Return the material below exactly, but only from the line with "[00:00:00.30]" through the line with "[00:00:04.50]", and without its pictures.

*** TASK INPUTS Section Begins ***

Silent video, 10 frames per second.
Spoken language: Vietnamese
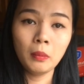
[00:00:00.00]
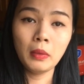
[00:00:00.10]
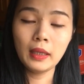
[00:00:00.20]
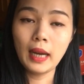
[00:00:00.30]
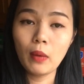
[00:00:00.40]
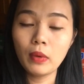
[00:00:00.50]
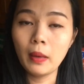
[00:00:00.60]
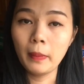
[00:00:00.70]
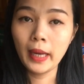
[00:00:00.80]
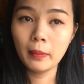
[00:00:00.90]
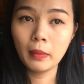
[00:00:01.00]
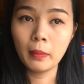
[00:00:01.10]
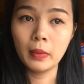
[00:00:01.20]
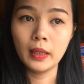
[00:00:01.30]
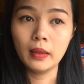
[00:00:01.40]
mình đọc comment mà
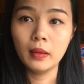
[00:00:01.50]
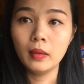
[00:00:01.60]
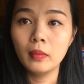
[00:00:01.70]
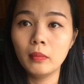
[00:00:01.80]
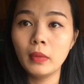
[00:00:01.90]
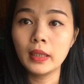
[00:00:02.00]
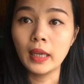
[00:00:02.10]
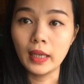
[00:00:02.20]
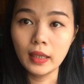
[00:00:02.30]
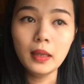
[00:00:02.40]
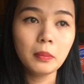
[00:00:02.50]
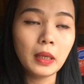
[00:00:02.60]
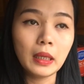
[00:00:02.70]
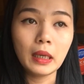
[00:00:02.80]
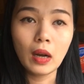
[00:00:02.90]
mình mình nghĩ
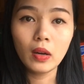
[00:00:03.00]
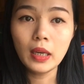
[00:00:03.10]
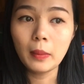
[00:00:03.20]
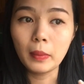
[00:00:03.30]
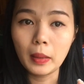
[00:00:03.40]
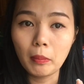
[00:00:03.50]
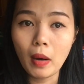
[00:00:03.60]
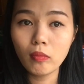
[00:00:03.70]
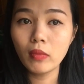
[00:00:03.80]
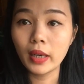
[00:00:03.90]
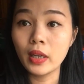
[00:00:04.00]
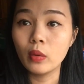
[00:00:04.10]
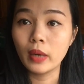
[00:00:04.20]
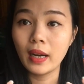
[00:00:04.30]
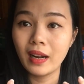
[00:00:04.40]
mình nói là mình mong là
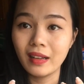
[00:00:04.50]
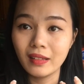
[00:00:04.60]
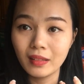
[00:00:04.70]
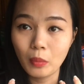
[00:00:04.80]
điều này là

*** TASK INPUTS Section Ends ***
*** TASK INPUTS Section Begins ***

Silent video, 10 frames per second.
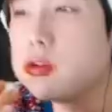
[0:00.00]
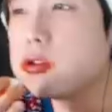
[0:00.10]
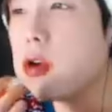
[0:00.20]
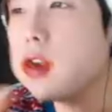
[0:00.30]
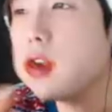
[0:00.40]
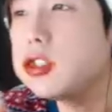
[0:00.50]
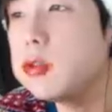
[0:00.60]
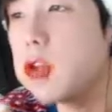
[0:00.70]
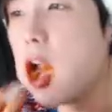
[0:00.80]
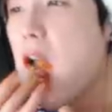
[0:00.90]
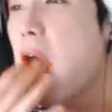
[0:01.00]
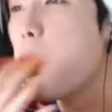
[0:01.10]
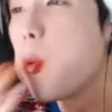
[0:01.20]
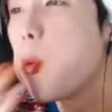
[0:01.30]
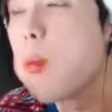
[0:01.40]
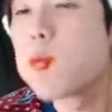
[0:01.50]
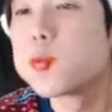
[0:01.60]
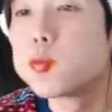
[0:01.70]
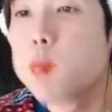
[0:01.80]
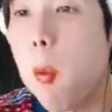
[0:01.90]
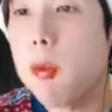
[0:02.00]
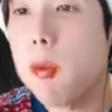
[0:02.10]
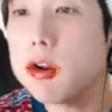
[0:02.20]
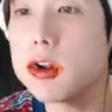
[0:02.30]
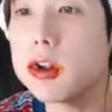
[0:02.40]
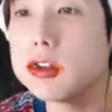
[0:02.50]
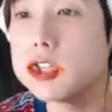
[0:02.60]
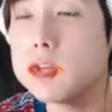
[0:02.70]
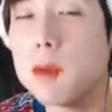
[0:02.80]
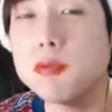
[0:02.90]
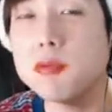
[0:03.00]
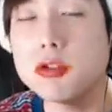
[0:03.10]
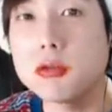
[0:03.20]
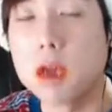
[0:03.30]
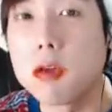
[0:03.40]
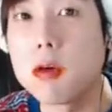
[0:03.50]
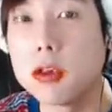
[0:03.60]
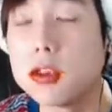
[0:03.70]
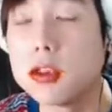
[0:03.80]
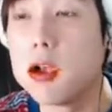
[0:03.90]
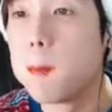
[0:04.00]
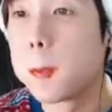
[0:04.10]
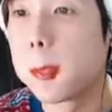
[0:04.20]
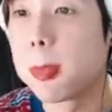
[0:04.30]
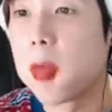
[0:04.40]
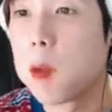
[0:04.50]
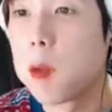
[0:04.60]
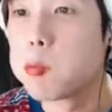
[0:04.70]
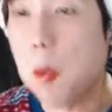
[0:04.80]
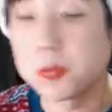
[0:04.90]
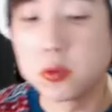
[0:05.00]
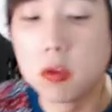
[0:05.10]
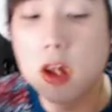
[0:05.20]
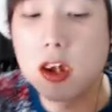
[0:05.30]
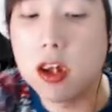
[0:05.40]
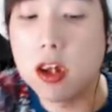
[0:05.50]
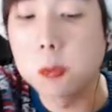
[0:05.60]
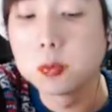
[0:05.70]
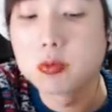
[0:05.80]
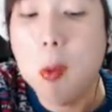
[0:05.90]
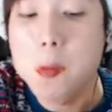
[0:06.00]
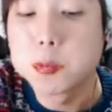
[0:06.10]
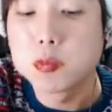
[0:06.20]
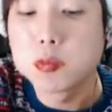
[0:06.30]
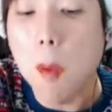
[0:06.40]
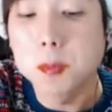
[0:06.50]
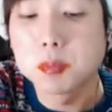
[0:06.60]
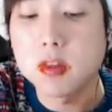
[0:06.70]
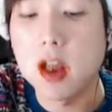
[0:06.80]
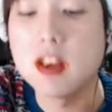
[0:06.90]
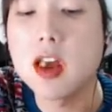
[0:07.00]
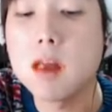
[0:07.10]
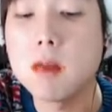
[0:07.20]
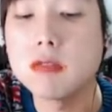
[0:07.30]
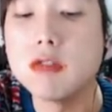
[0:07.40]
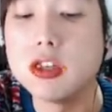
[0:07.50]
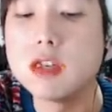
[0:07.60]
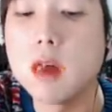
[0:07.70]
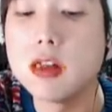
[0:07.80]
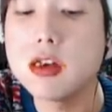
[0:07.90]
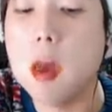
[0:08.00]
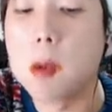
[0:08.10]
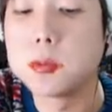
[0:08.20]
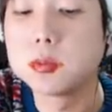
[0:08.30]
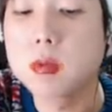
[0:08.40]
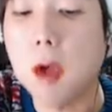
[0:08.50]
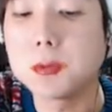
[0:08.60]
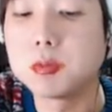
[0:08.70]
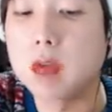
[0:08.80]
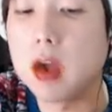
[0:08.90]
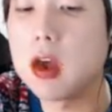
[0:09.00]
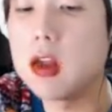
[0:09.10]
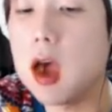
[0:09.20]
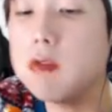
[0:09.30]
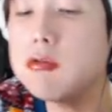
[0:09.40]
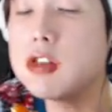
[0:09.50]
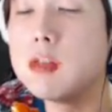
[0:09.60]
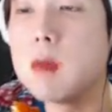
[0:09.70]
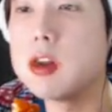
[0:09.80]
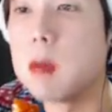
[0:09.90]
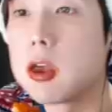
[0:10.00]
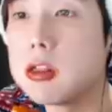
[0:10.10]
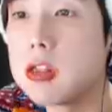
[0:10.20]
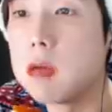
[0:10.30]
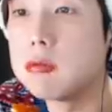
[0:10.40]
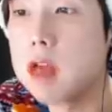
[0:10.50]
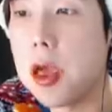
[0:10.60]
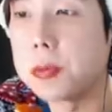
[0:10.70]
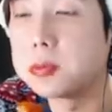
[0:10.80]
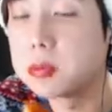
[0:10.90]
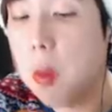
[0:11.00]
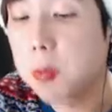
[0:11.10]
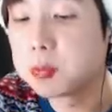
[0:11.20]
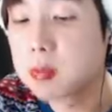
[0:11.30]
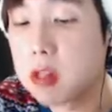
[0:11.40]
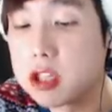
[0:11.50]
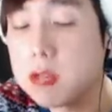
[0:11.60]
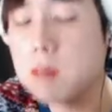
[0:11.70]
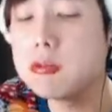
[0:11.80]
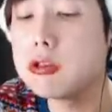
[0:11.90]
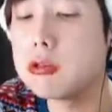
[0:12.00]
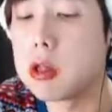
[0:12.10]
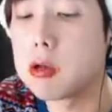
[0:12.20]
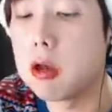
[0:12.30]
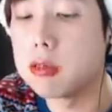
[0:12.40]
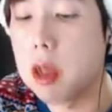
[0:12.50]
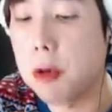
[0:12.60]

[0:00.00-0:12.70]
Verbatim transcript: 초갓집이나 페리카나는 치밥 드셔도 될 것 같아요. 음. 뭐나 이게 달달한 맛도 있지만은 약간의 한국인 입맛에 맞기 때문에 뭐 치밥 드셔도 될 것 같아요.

*** TASK INPUTS Section Ends ***

• _SOLUTION TO THE EXERCISE_:
[00:00:00.30]
[00:00:00.40]
[00:00:00.50]
[00:00:00.60]
[00:00:00.70]
[00:00:00.80]
[00:00:00.90]
[00:00:01.00]
[00:00:01.10]
[00:00:01.20]
[00:00:01.30]
[00:00:01.40]
mình đọc comment mà
[00:00:01.50]
[00:00:01.60]
[00:00:01.70]
[00:00:01.80]
[00:00:01.90]
[00:00:02.00]
[00:00:02.10]
[00:00:02.20]
[00:00:02.30]
[00:00:02.40]
[00:00:02.50]
[00:00:02.60]
[00:00:02.70]
[00:00:02.80]
[00:00:02.90]
mình mình nghĩ
[00:00:03.00]
[00:00:03.10]
[00:00:03.20]
[00:00:03.30]
[00:00:03.40]
[00:00:03.50]
[00:00:03.60]
[00:00:03.70]
[00:00:03.80]
[00:00:03.90]
[00:00:04.00]
[00:00:04.10]
[00:00:04.20]
[00:00:04.30]
[00:00:04.40]
mình nói là mình mong là
[00:00:04.50]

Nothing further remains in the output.